──────── GIVEN RECORDS ────────

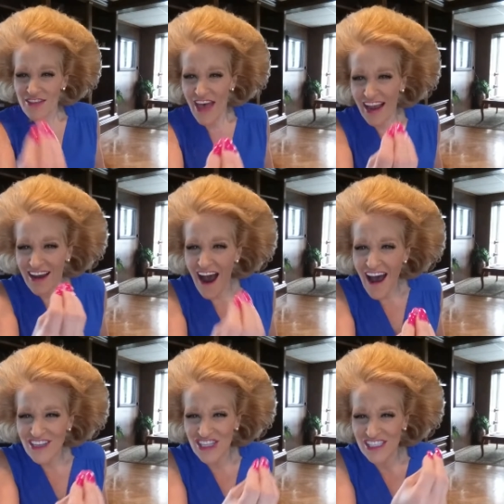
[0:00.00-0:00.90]
that
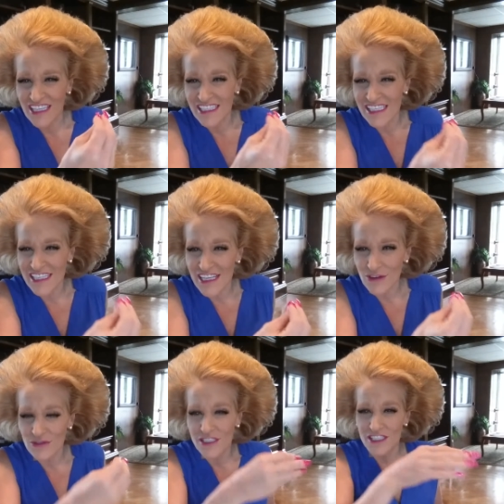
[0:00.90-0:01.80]
God just
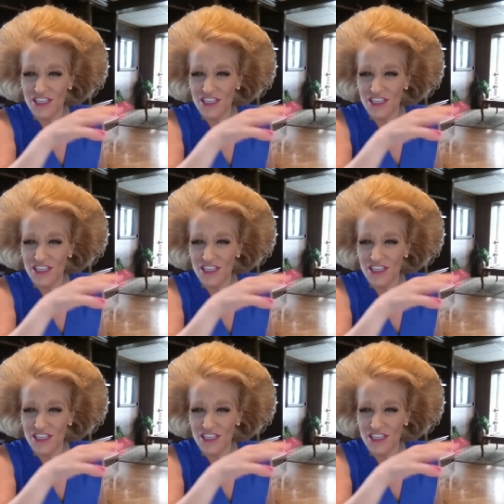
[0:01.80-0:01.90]
instills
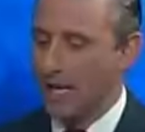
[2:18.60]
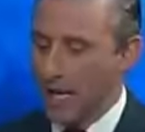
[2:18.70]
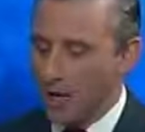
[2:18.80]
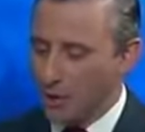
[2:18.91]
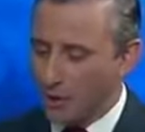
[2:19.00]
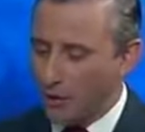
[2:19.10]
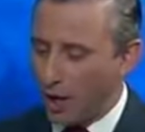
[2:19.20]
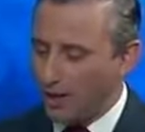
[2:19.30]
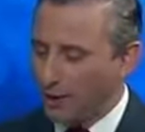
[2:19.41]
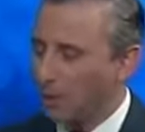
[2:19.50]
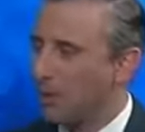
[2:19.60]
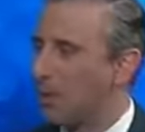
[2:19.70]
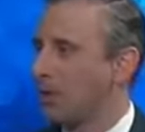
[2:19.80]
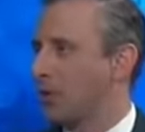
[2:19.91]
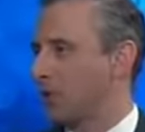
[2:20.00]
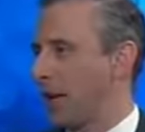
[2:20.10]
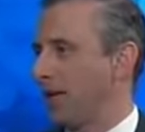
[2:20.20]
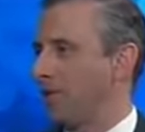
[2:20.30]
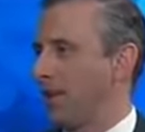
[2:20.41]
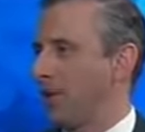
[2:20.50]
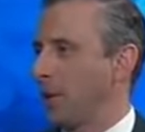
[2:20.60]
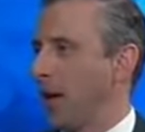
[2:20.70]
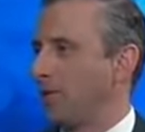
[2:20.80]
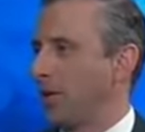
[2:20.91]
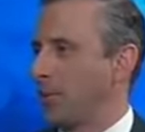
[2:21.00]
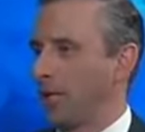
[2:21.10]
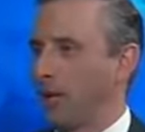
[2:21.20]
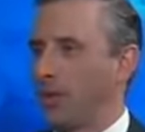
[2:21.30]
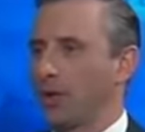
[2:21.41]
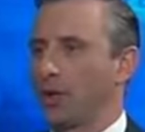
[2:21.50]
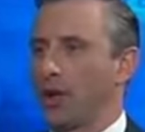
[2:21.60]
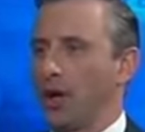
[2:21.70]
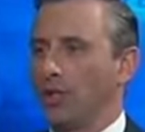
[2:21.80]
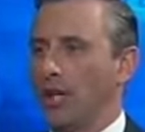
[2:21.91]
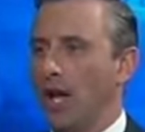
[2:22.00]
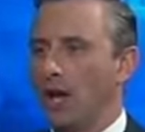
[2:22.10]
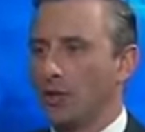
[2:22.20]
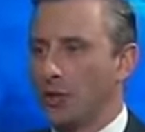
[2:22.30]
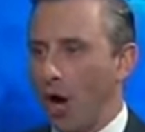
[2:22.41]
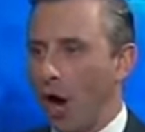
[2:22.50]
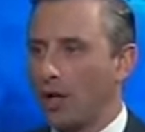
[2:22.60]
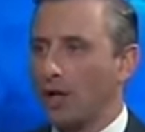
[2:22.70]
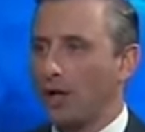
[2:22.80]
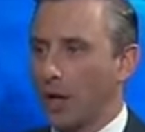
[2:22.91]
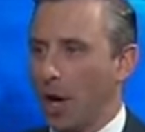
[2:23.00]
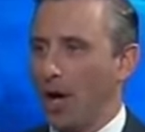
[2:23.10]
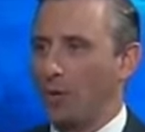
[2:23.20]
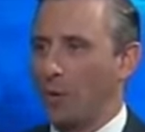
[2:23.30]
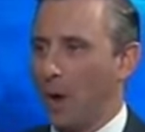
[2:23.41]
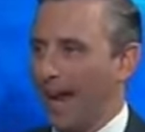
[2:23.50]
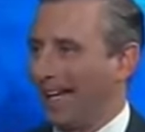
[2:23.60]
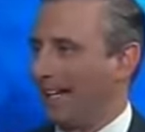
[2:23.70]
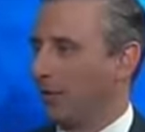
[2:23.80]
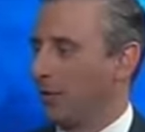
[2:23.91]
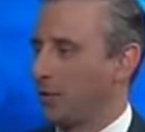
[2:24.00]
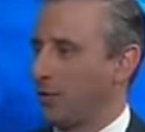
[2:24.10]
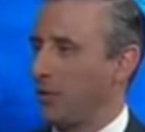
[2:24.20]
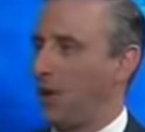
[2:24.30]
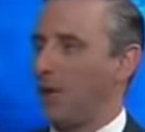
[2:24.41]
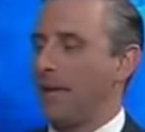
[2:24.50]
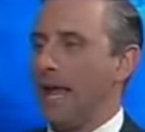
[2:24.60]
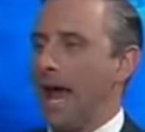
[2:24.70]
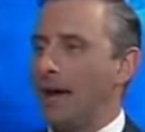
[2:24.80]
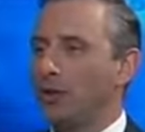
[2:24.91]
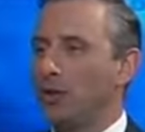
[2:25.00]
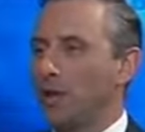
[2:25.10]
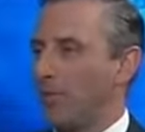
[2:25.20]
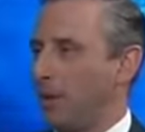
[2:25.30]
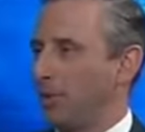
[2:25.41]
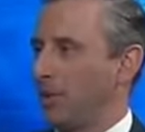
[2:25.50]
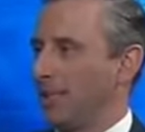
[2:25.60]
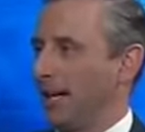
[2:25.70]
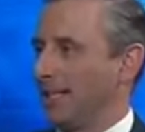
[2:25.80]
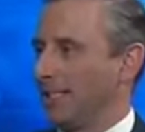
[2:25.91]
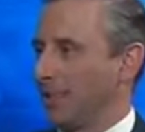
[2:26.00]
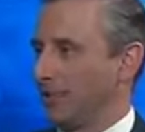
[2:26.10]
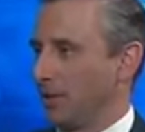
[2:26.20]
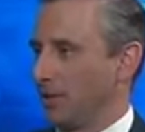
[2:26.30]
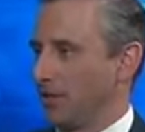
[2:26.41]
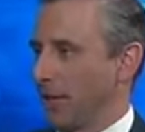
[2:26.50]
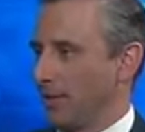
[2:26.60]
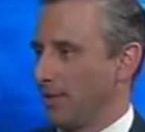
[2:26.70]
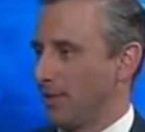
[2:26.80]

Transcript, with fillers: So let's talk a little bit about this great event that you have coming up here called Dog Gone Wedding. First of all, how did you come up with the idea for this event?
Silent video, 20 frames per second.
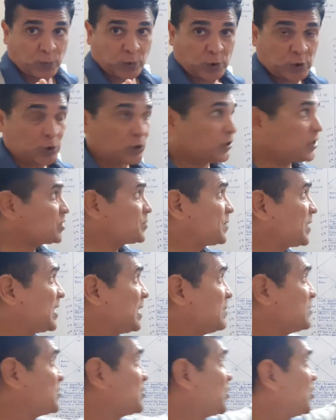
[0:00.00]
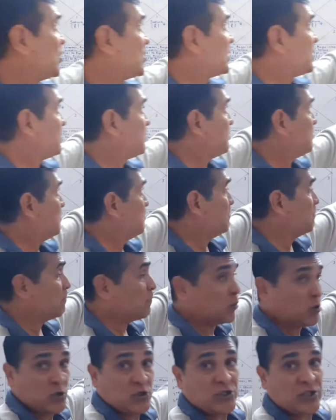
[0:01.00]
So this becomes your
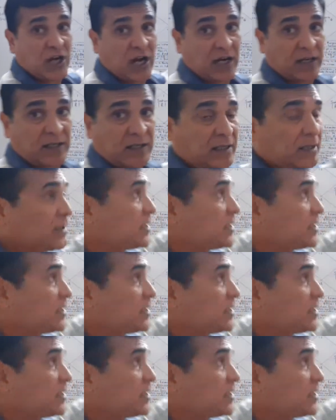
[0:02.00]
moon chart,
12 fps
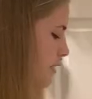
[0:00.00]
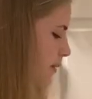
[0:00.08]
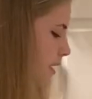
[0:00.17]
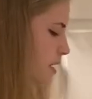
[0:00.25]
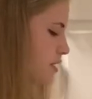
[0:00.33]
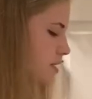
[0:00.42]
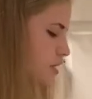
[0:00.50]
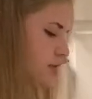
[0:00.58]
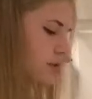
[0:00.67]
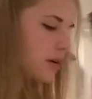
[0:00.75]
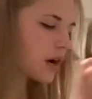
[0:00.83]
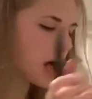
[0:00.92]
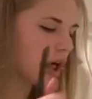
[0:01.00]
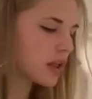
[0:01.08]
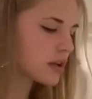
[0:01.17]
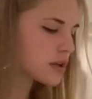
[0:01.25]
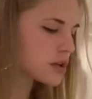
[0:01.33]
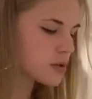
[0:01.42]
wears two
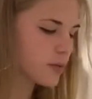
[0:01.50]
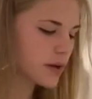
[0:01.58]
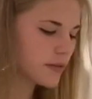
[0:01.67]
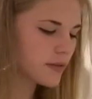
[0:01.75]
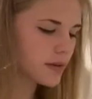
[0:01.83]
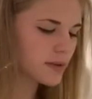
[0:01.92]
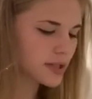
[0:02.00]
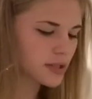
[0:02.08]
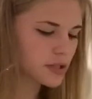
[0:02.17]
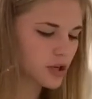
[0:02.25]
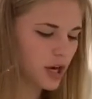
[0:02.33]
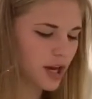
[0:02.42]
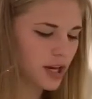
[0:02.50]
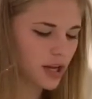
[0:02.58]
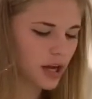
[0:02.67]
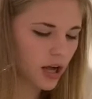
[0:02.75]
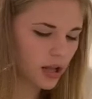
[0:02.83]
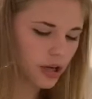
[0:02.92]
collars. One of them is a training
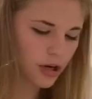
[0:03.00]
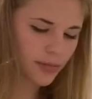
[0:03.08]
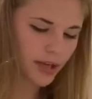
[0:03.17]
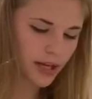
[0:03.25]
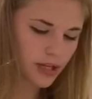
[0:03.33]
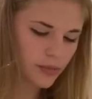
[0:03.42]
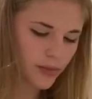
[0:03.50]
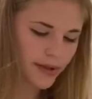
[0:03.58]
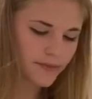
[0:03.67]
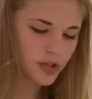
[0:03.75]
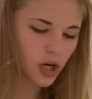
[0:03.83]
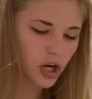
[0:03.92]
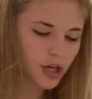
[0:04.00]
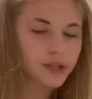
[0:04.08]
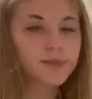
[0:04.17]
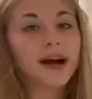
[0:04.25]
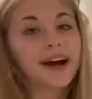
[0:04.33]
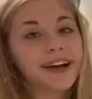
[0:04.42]
collar because we have dogs
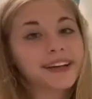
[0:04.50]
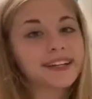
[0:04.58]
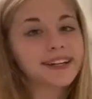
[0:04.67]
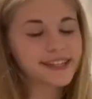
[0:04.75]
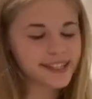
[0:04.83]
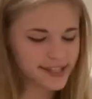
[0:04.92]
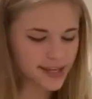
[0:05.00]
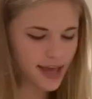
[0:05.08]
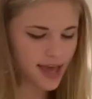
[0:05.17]
behind us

────────

• [WHAT TO DO] The records above are to be duplicated exactly, pictures left out.

• [EXPECTED ANSWER]
[0:00.00-0:00.90]
that
[0:00.90-0:01.80]
God just
[0:01.80-0:01.90]
instills
[2:18.60]
[2:18.70]
[2:18.80]
[2:18.91]
[2:19.00]
[2:19.10]
[2:19.20]
[2:19.30]
[2:19.41]
[2:19.50]
[2:19.60]
[2:19.70]
[2:19.80]
[2:19.91]
[2:20.00]
[2:20.10]
[2:20.20]
[2:20.30]
[2:20.41]
[2:20.50]
[2:20.60]
[2:20.70]
[2:20.80]
[2:20.91]
[2:21.00]
[2:21.10]
[2:21.20]
[2:21.30]
[2:21.41]
[2:21.50]
[2:21.60]
[2:21.70]
[2:21.80]
[2:21.91]
[2:22.00]
[2:22.10]
[2:22.20]
[2:22.30]
[2:22.41]
[2:22.50]
[2:22.60]
[2:22.70]
[2:22.80]
[2:22.91]
[2:23.00]
[2:23.10]
[2:23.20]
[2:23.30]
[2:23.41]
[2:23.50]
[2:23.60]
[2:23.70]
[2:23.80]
[2:23.91]
[2:24.00]
[2:24.10]
[2:24.20]
[2:24.30]
[2:24.41]
[2:24.50]
[2:24.60]
[2:24.70]
[2:24.80]
[2:24.91]
[2:25.00]
[2:25.10]
[2:25.20]
[2:25.30]
[2:25.41]
[2:25.50]
[2:25.60]
[2:25.70]
[2:25.80]
[2:25.91]
[2:26.00]
[2:26.10]
[2:26.20]
[2:26.30]
[2:26.41]
[2:26.50]
[2:26.60]
[2:26.70]
[2:26.80]

Transcript, with fillers: So let's talk a little bit about this great event that you have coming up here called Dog Gone Wedding. First of all, how did you come up with the idea for this event?
Silent video, 20 frames per second.
[0:00.00]
[0:01.00]
So this becomes your
[0:02.00]
moon chart,
12 fps
[0:00.00]
[0:00.08]
[0:00.17]
[0:00.25]
[0:00.33]
[0:00.42]
[0:00.50]
[0:00.58]
[0:00.67]
[0:00.75]
[0:00.83]
[0:00.92]
[0:01.00]
[0:01.08]
[0:01.17]
[0:01.25]
[0:01.33]
[0:01.42]
wears two
[0:01.50]
[0:01.58]
[0:01.67]
[0:01.75]
[0:01.83]
[0:01.92]
[0:02.00]
[0:02.08]
[0:02.17]
[0:02.25]
[0:02.33]
[0:02.42]
[0:02.50]
[0:02.58]
[0:02.67]
[0:02.75]
[0:02.83]
[0:02.92]
collars. One of them is a training
[0:03.00]
[0:03.08]
[0:03.17]
[0:03.25]
[0:03.33]
[0:03.42]
[0:03.50]
[0:03.58]
[0:03.67]
[0:03.75]
[0:03.83]
[0:03.92]
[0:04.00]
[0:04.08]
[0:04.17]
[0:04.25]
[0:04.33]
[0:04.42]
collar because we have dogs
[0:04.50]
[0:04.58]
[0:04.67]
[0:04.75]
[0:04.83]
[0:04.92]
[0:05.00]
[0:05.08]
[0:05.17]
behind us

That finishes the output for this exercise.